Palacio sin justicia

Mañana se cumplen 40 años de la toma y retoma del Palacio de Justicia. Fueron cerca de 30 horas en las que los colombianos vieron el horror de la guerra. Treinta horas, hace cuarenta años, que siguen representando una herida abierta en nuestro país. Un acto demencial disfrazado de ideología y una respuesta desproporcionada para intentar recuperar el control de la situación.

En Colombia nos cuesta llamar las cosas por su nombre. A veces por miedo. Otras por conveniencia. Pero hay que decirlo con claridad: lo que hizo el M-19 aquel 6 de noviembre de 1985 fue una locura demencial. No hay “causa revolucionaria” que justifique secuestrar una Corte Suprema de Justicia, tomar como rehenes a civiles y magistrados, y desatar una masacre. Fue un acto criminal, temerario y profundamente antidemocrático, que terminó con la vida de casi un centenar de personas, incluyendo a quienes simbolizaban el poder judicial de un país ya fracturado, que sufría a diario el desgarramiento social y la escalada de violencia producto del narcotráfico.

Pero también es necesario decir que la reacción del Estado perdió toda proporción. El operativo de retoma —desordenado, violento, sin protocolos ni respeto por la vida y por el derecho— terminó siendo un pecado estatal. Soldados disparando tanques contra su propia casa de justicia, cuerpos desaparecidos, sobrevivientes ejecutados. Esa no debió ser la magnitud de la respuesta del Estado.

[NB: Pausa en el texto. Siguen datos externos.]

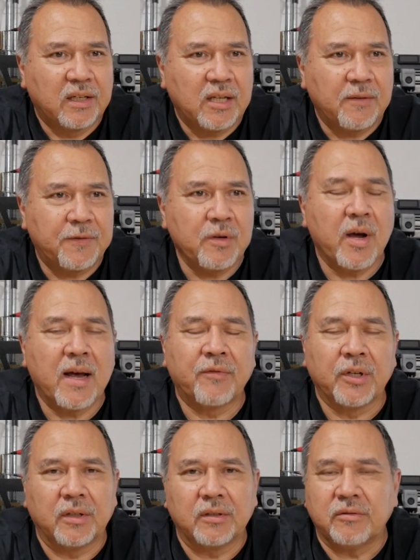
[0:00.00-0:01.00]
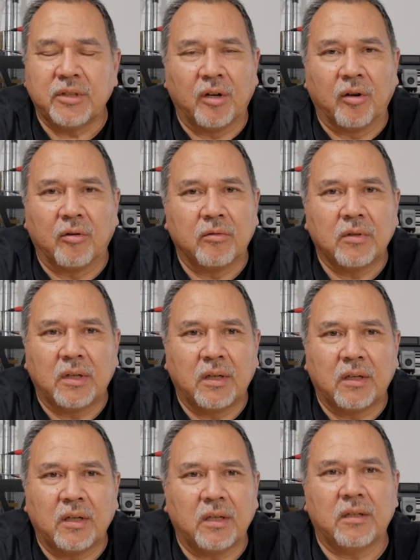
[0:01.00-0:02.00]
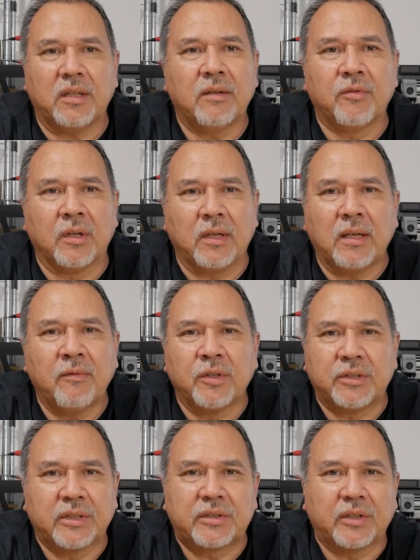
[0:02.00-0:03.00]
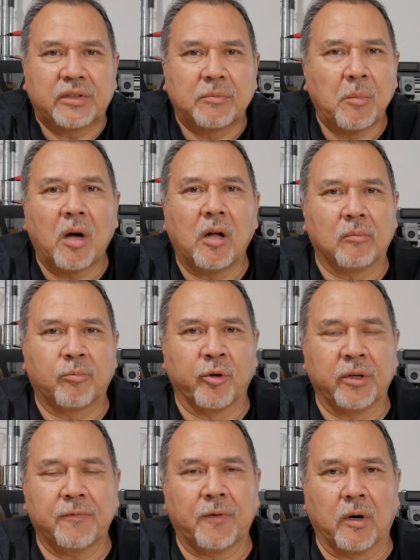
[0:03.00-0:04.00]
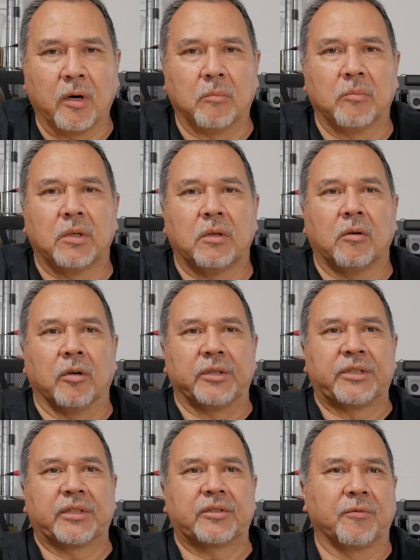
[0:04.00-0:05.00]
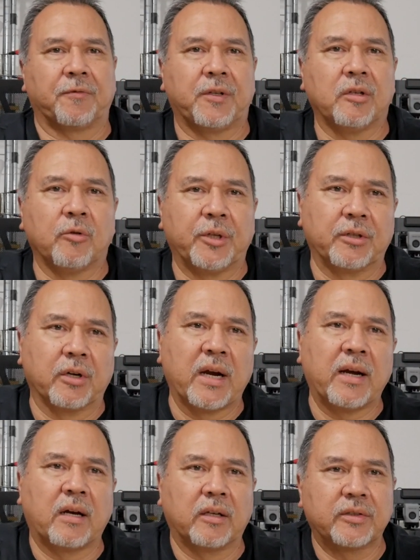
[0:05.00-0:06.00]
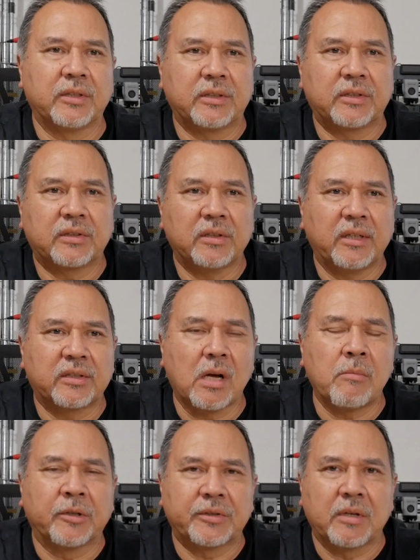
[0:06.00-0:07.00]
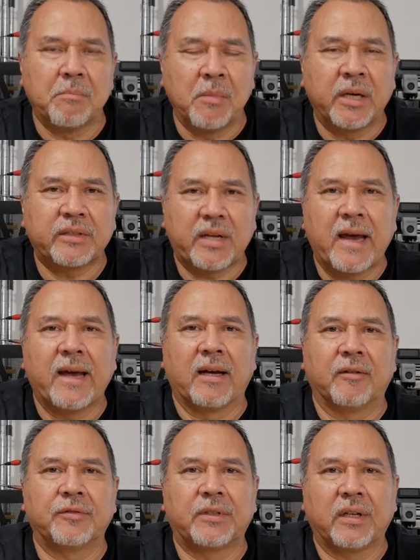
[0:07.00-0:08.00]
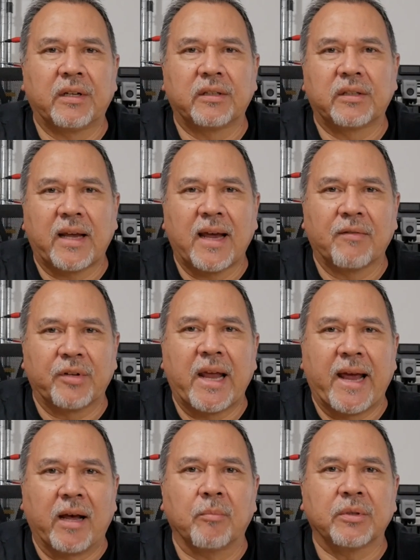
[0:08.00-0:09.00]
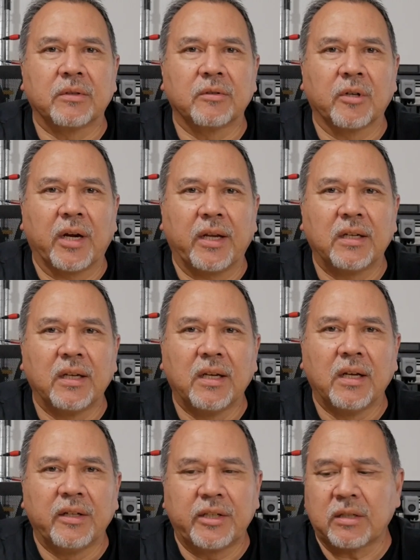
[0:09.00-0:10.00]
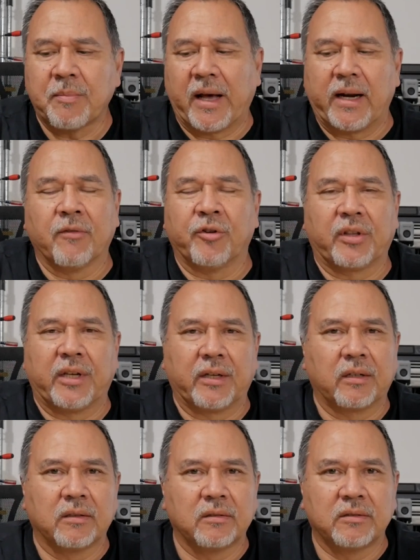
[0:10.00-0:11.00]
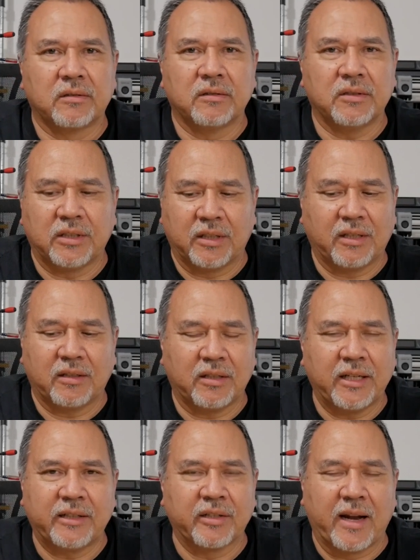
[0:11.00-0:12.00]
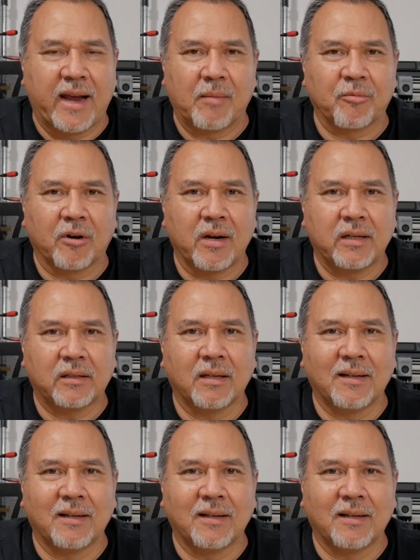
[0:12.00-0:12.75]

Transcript: if you have a you know uh, even even just a small print farm or just a few in your house, it's it's almost a must-have to to have an app, right? Just about everything needs an app, right?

Dicho lo anterior, lo que creo realmente desolador es que hoy, 40 años después, aún haya quienes intenten romantizar la toma del Palacio. Que desde ciertos sectores aún se insista en verla como una “hazaña” o una forma legítima de lucha social es inadmisible. Como si asesinar jueces y aniquilar instituciones fuera parte del «costo histórico» de construir país. No. No fue heroísmo ni revolución. Fue terrorismo con disfraz de “una causa”. Y ese romanticismo que busca rescribir la historia convirtiendo a las víctimas en daños colaterales y a los victimarios en mártires, solo ensucia más la memoria de quienes, injustamente, perdieron su vida por cuenta de los horrores y la inhumanidad de los guerrilleros del M-19.

Por el otro lado, tampoco podemos aceptar la desproporcionalidad del Estado en la retoma, donde participaron más de mil militares para combatir a 35 guerrilleros, quienes ignoraron los llamados y ruegos desesperados que hacía, por ejemplo, el presidente de la Corte Suprema de Justicia, Alfonso Reyes Echandía, por un cese al fuego. Sin duda, el orden debía ser restablecido y el ejercicio de la fuerza pública era necesario, pero no con la improvisación e irracionalidad que dejó esta “operación”.

La conmemoración de los 40 años de este holocausto debe recordarnos una lección irrefutable, pero que al parecer no hemos podido o querido aprender, y es que no hay violencia que se justifique. Menos aún, que no se puede romantizar la violencia como una posibilidad ideológica. Ya es hora de que, en Colombia y en América Latina se supere esa falsa novela de la revolución como forma de progreso y se deje de romantizar la violencia como un medio necesario para “un fin superior”. Si eso no ocurre, esta tragedia que conmemoramos con dolor habrá sido en vano. Si eso no ocurre, estaremos condenados a vivir en un palacio sin justicia.